§ BRIEF:
Search each line below for the word "frames" and list those that contain it.
※
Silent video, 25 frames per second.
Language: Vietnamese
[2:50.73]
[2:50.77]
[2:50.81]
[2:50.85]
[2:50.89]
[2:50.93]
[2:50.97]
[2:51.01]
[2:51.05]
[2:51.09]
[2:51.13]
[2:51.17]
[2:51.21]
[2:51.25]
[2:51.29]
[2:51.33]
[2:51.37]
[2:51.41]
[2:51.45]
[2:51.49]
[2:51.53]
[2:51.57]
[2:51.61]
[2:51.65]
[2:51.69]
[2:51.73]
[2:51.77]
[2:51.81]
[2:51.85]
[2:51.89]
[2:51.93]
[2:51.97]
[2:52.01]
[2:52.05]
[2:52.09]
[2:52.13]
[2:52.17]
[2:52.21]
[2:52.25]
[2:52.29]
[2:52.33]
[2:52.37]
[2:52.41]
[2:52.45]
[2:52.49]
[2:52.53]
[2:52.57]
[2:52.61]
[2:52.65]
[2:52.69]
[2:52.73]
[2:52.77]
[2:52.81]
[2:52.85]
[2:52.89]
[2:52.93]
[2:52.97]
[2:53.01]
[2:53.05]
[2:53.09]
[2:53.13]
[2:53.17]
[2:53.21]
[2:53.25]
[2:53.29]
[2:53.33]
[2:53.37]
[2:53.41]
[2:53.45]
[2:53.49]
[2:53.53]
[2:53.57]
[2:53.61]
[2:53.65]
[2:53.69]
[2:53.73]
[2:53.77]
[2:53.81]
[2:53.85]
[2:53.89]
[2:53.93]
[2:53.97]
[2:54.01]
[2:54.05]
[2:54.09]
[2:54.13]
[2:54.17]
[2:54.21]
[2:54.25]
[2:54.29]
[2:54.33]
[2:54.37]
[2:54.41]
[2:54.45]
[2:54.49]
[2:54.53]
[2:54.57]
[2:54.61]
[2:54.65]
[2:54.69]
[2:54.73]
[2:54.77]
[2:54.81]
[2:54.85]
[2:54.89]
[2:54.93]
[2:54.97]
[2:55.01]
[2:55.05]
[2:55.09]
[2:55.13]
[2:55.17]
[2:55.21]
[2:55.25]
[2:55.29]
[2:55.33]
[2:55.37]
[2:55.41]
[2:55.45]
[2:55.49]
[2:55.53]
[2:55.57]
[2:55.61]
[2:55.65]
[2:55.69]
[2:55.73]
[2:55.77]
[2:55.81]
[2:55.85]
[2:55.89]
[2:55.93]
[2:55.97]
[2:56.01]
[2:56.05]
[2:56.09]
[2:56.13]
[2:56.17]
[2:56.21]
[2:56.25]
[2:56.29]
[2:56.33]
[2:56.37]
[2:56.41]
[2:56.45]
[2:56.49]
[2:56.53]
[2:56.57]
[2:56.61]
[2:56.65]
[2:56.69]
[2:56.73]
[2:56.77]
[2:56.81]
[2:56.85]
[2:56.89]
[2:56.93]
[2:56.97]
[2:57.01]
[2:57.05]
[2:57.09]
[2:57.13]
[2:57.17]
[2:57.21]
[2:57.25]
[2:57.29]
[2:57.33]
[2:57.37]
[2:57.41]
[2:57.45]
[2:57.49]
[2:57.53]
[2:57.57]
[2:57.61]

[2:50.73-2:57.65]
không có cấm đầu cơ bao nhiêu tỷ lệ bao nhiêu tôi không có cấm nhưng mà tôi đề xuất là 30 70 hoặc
※
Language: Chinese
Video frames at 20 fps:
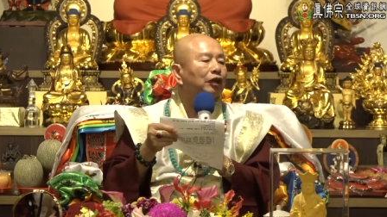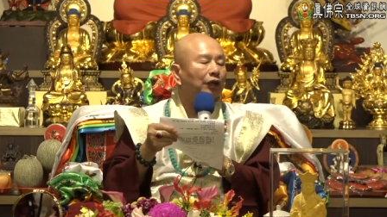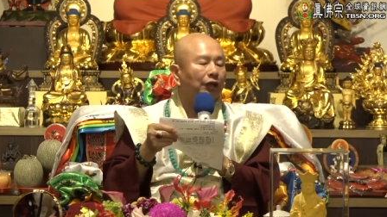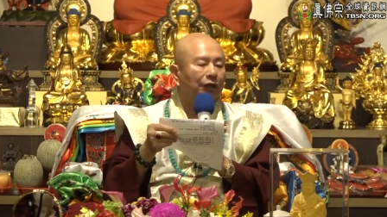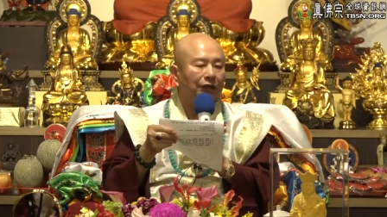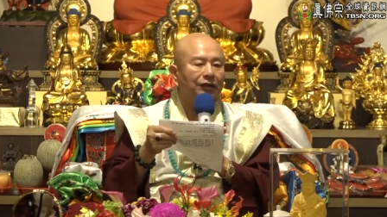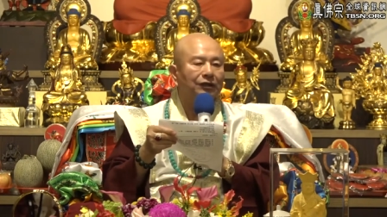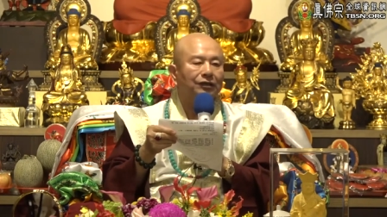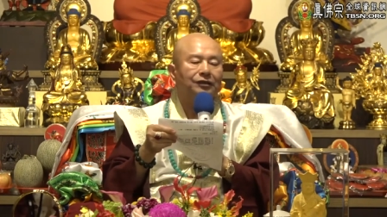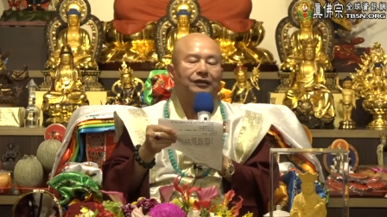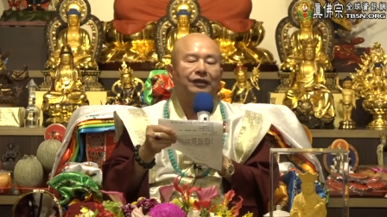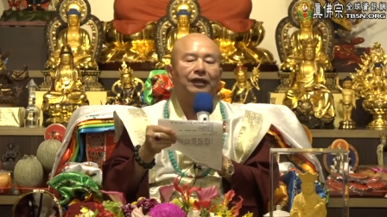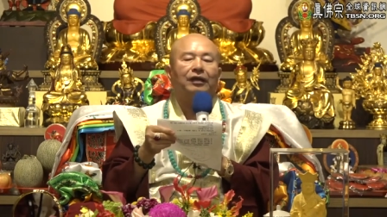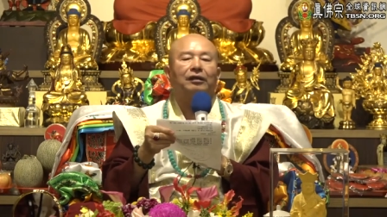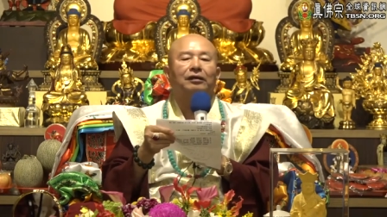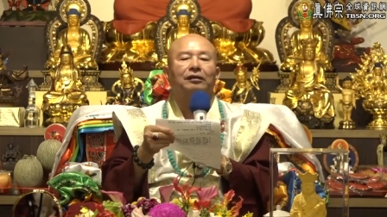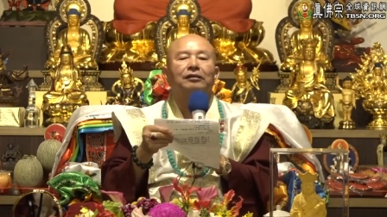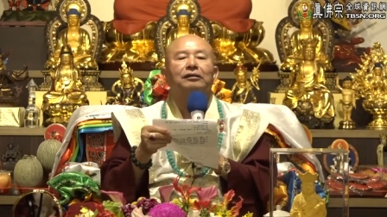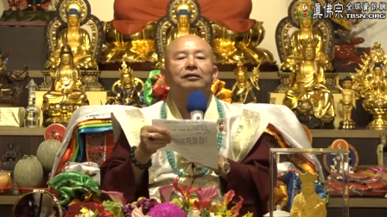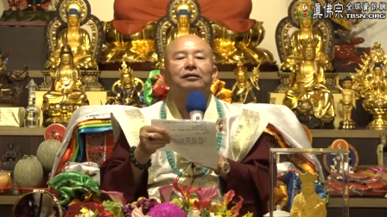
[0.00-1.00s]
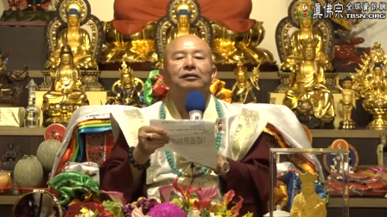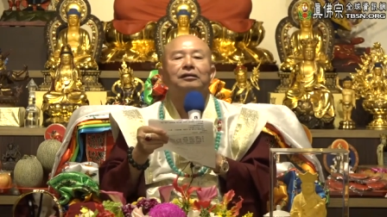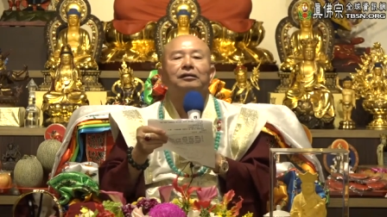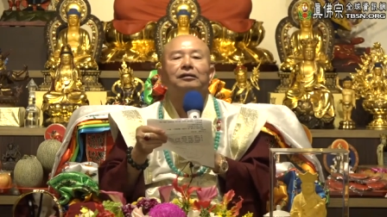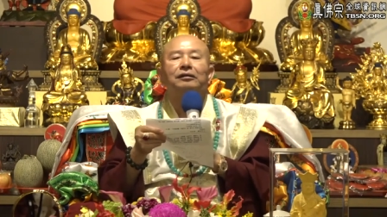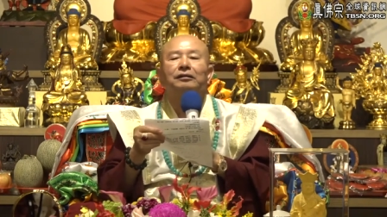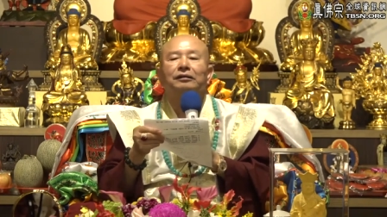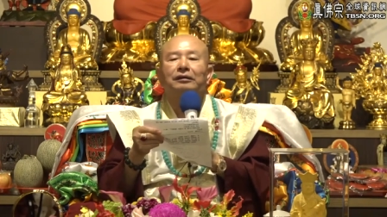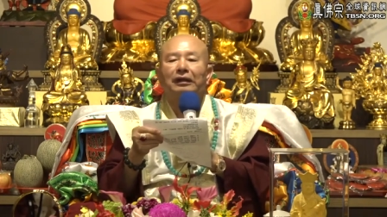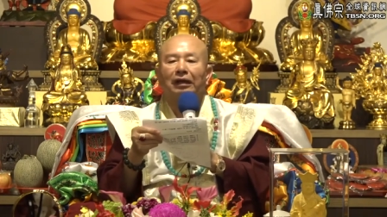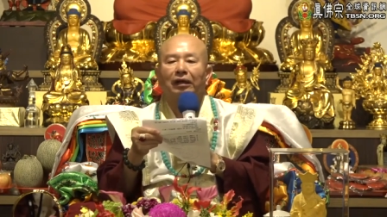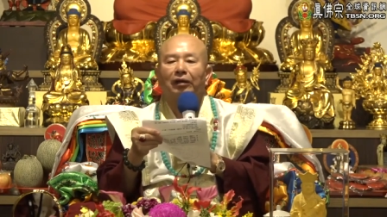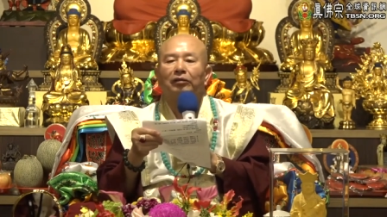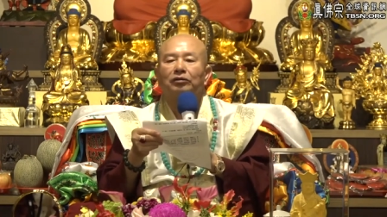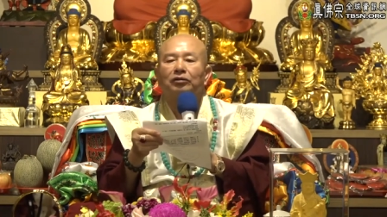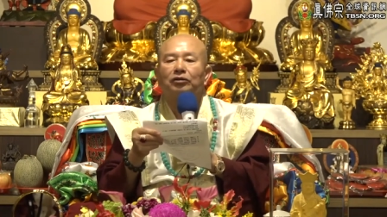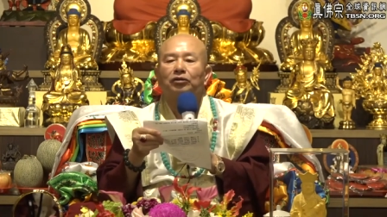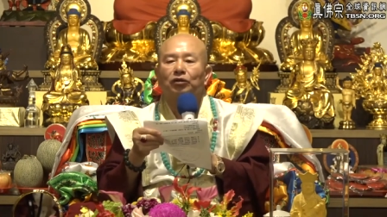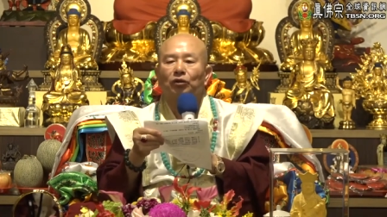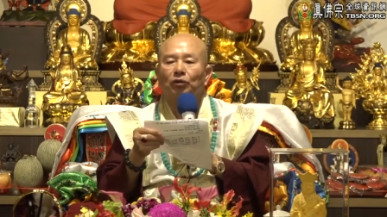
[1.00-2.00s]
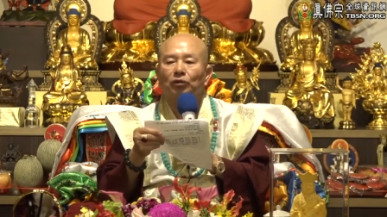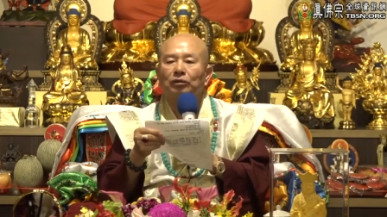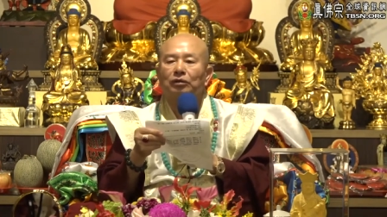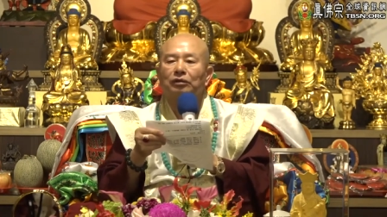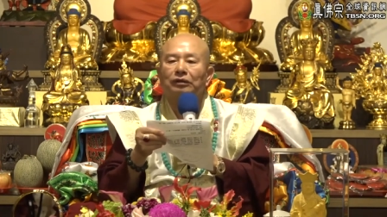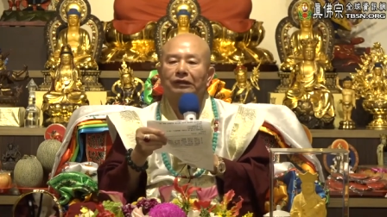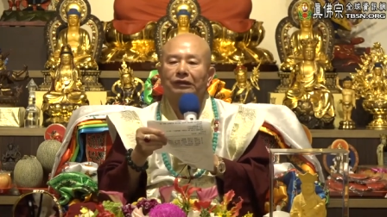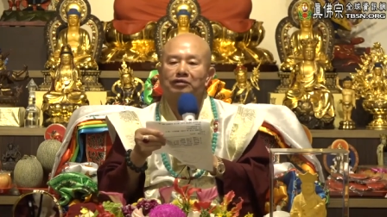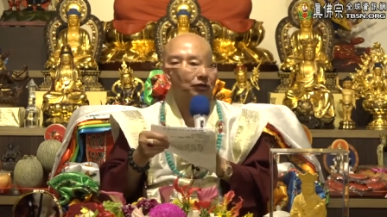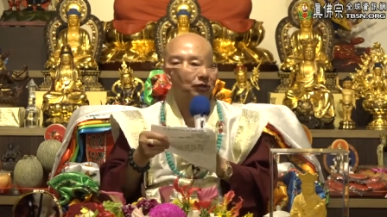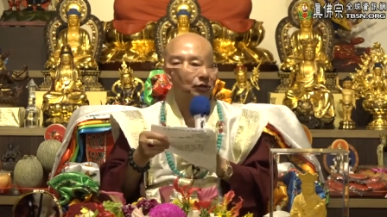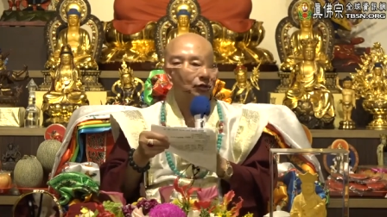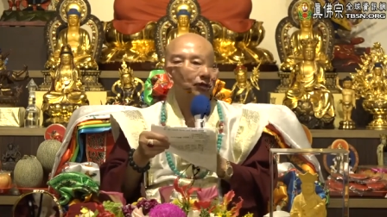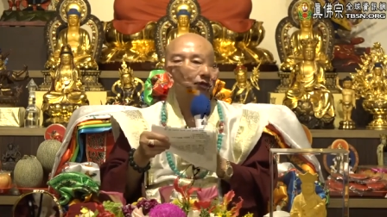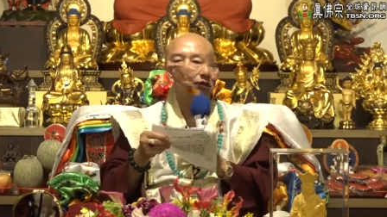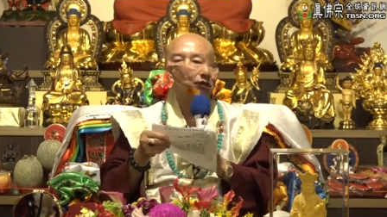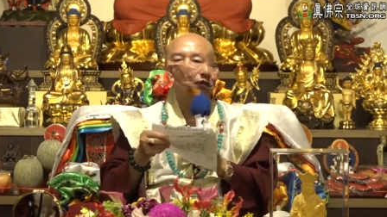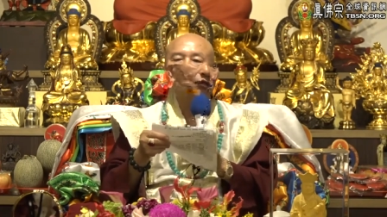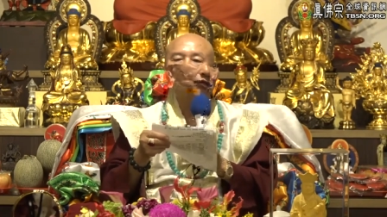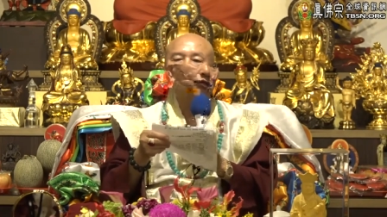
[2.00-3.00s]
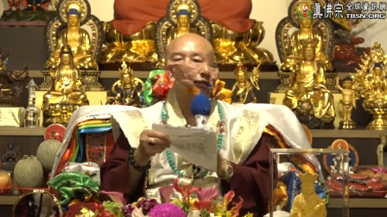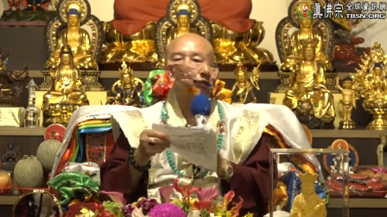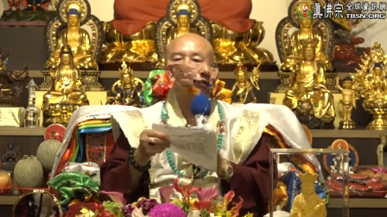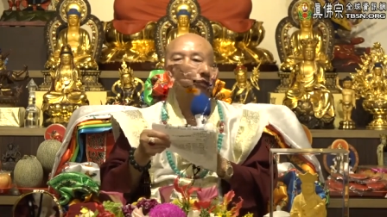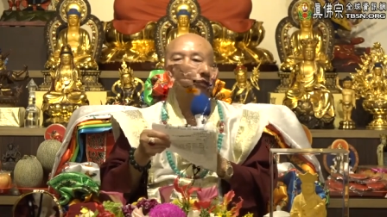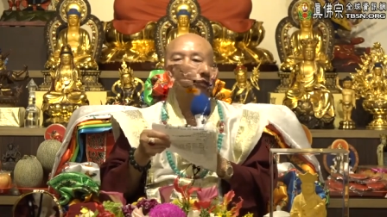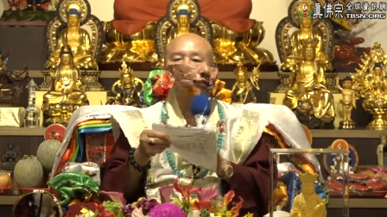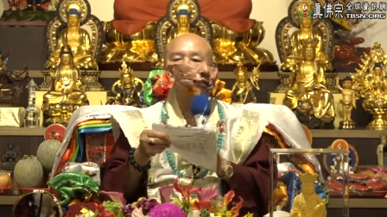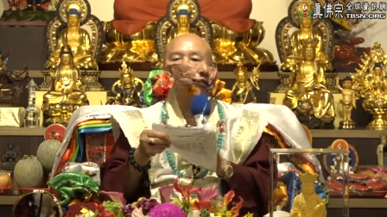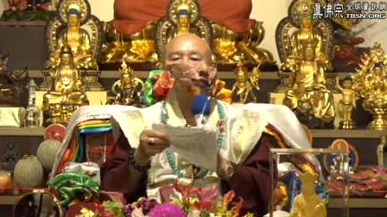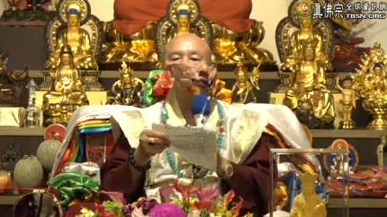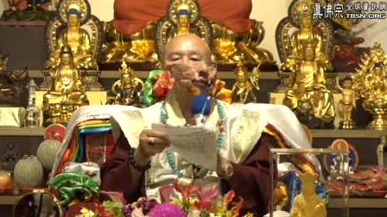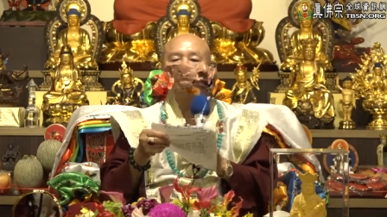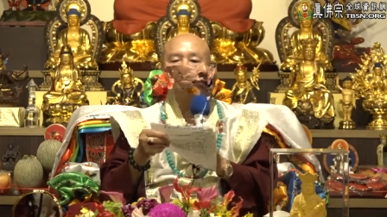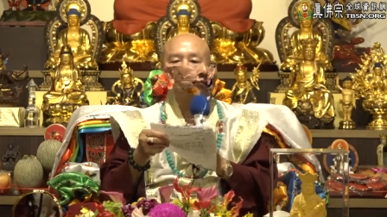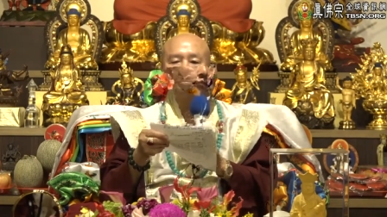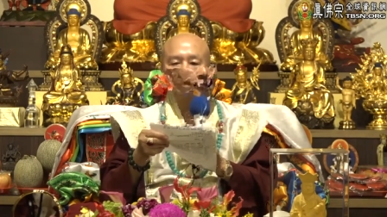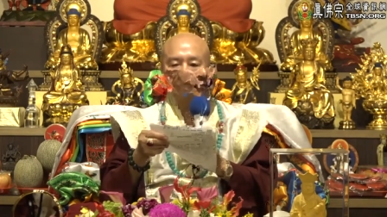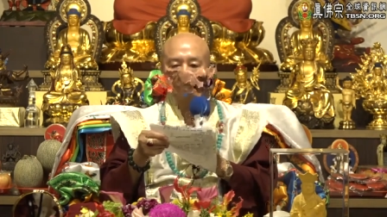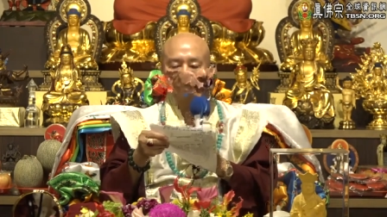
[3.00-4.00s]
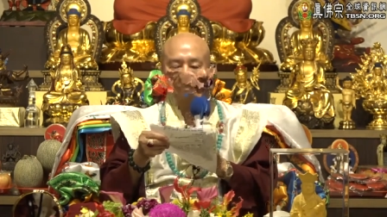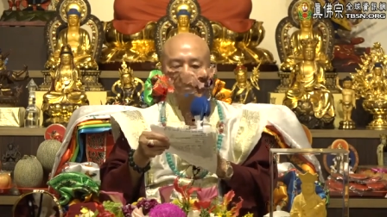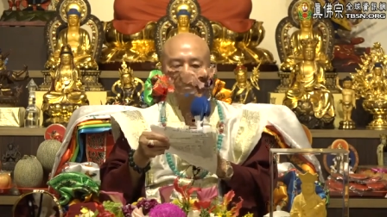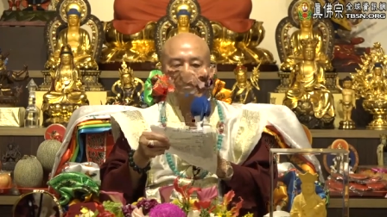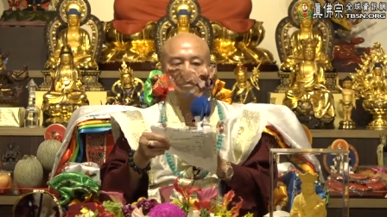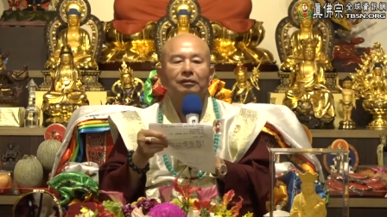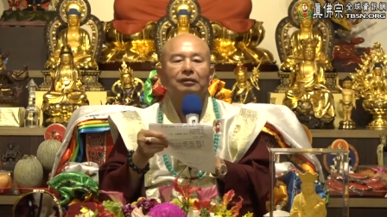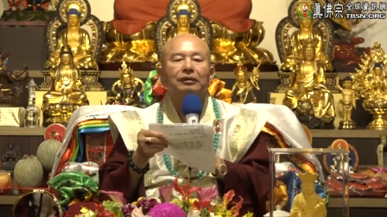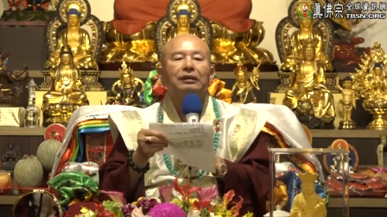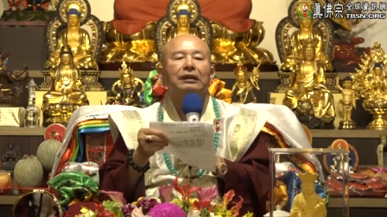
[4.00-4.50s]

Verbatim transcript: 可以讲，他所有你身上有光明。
※
§ EXERCISE SOLUTION:
Silent video, 25 frames per second.
Video frames at 20 fps:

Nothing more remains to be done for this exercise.